About Me

Dr Michelle Smith is an ARC Postdoctoral Fellow in the Centre for Memory, Imagination and Invention at Deakin University. She researches girls' literature and culture, with a special interest in British and Australian fiction of the late nineteenth century. Her first book Empire in British Girls' Literature and Culture: Imperial Girls, 1880-1915 was published by Palgrave Macmillan in 2011.

Michelle has published articles in English Literature in Transition, The Lion and the Unicorn, Victorian Periodicals Review, Continuum  and Limina. She has also written scholarly essays for anthologies on subjects relating to gender and empire, including Girl Crusoes, girls' school stories, the 'Australian Girl' in colonial domestic fiction, and British representations of colonial Australian girls. Beyond girlhood, she has published on race in HBO's True Blood, national identity in The Victorian School Paper, gender, race and modernity in early New Zealand film, and boyhood in Tarzan of the Apes.

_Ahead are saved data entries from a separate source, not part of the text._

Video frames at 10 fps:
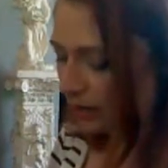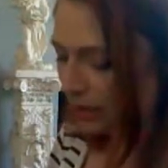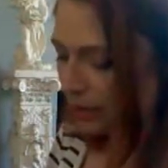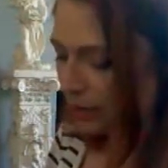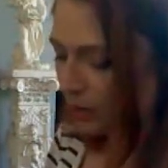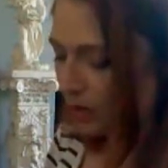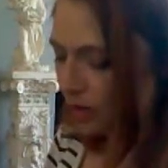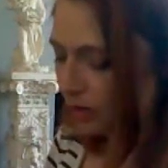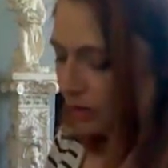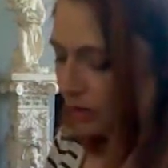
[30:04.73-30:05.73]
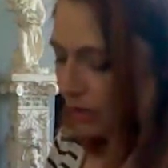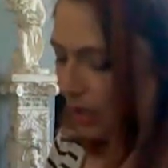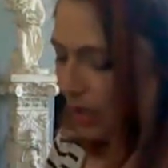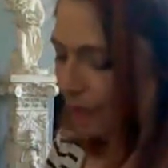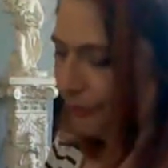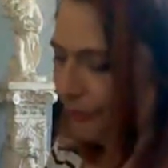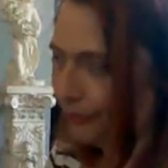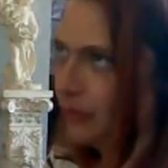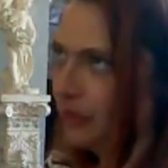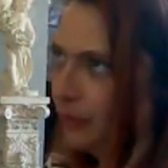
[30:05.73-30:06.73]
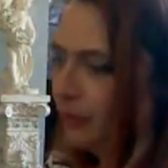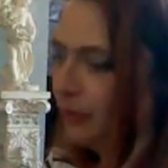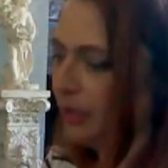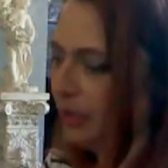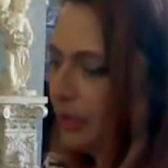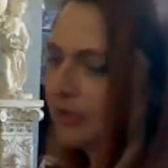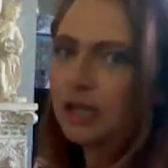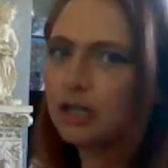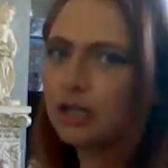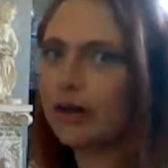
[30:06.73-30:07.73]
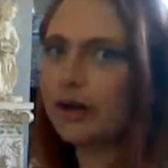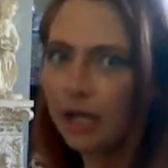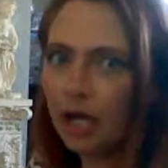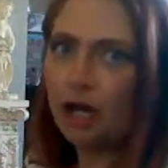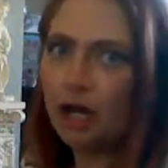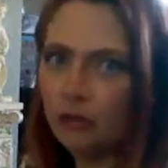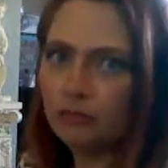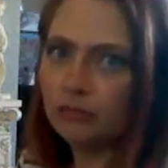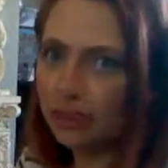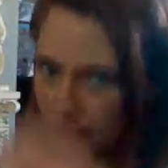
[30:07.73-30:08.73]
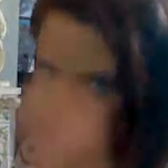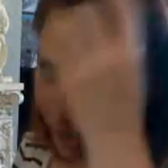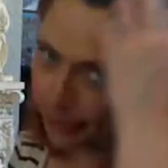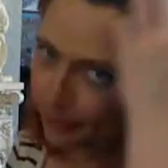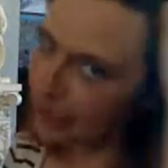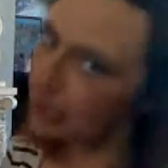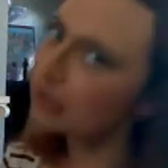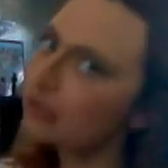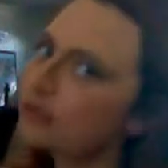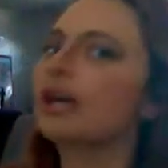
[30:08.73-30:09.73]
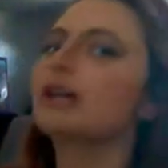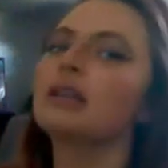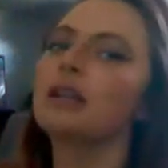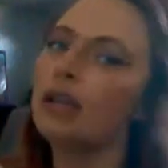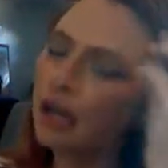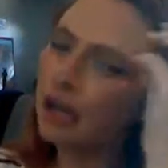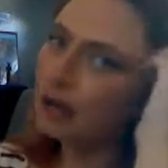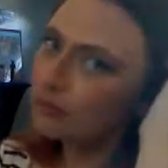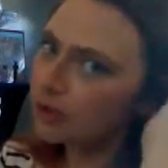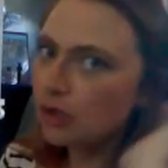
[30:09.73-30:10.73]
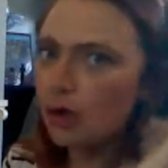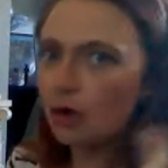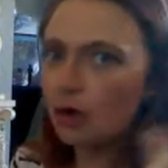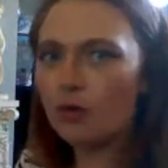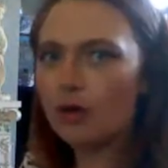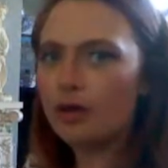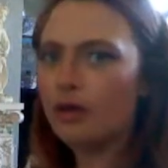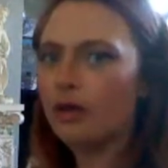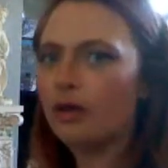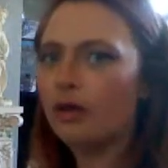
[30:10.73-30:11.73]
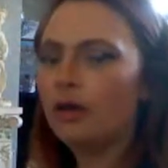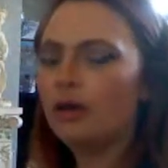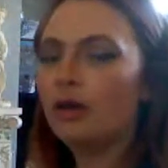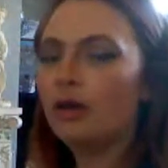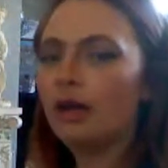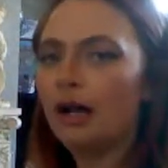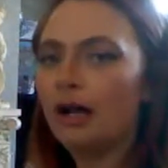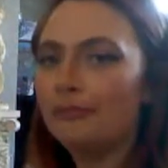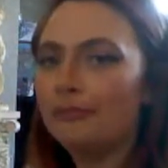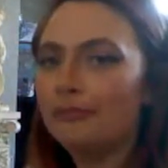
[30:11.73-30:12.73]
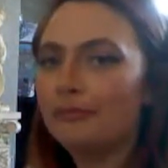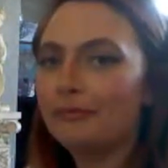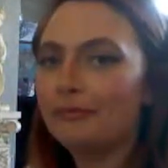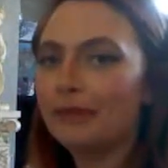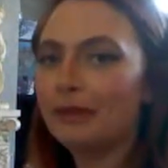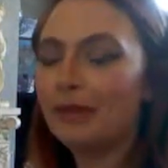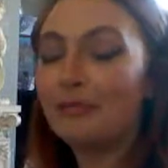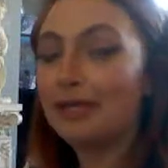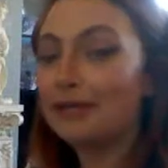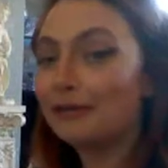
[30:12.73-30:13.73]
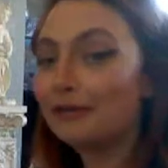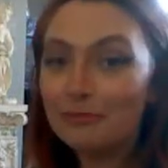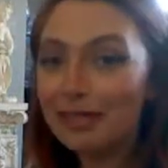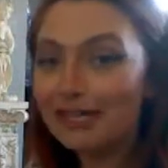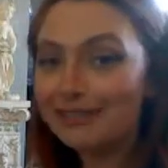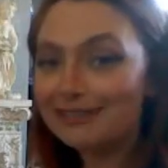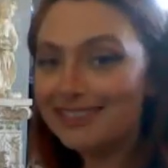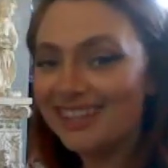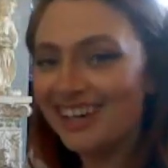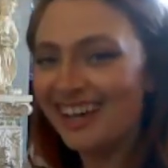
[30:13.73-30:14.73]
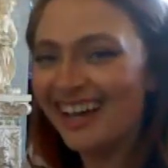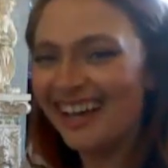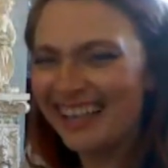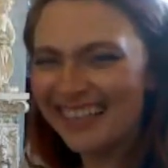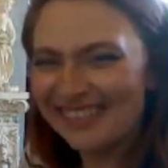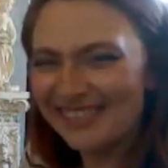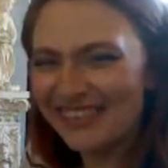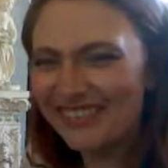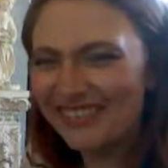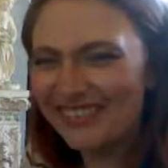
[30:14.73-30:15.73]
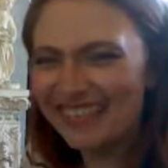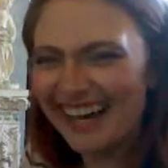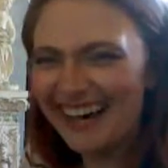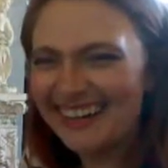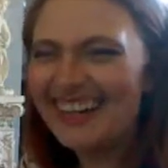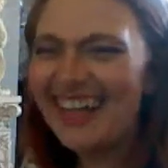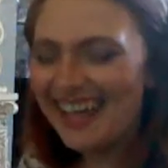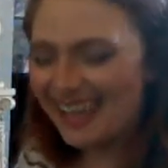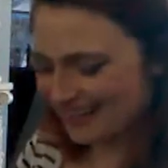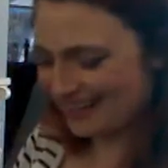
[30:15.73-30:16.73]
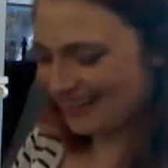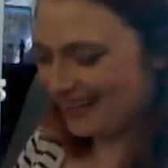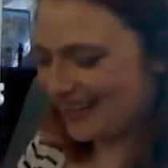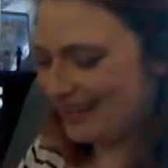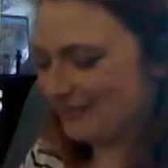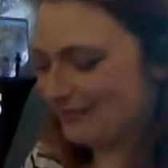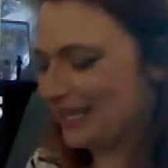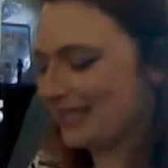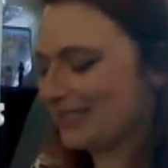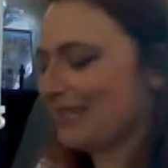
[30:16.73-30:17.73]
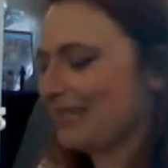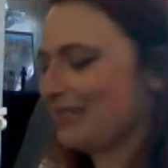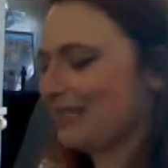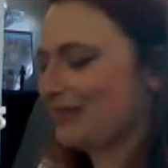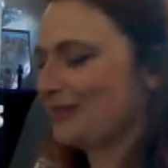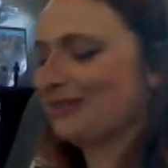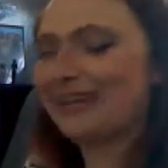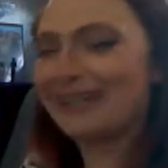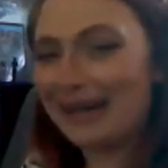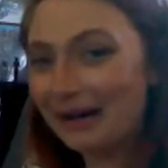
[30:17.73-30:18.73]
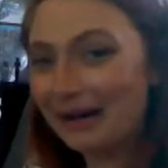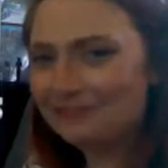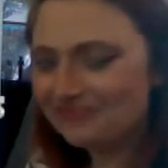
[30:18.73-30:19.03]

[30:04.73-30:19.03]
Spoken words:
Like, they want it to be a sanctuary, a home, like the right place, right? So it may be a roommate that's moving out and they're not telling you right now.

She has written for a general audience on a variety of subjects relating to gender, childhood and literature in the Age newspaper, The Conversation and On Line Opinion. She has also been interviewed regularly on radio (Radio National, ABC Melbourne) and television (The Project, ABC News Breakfast).

This blog has been selected by the National Library of Australia for archiving in PANDORA.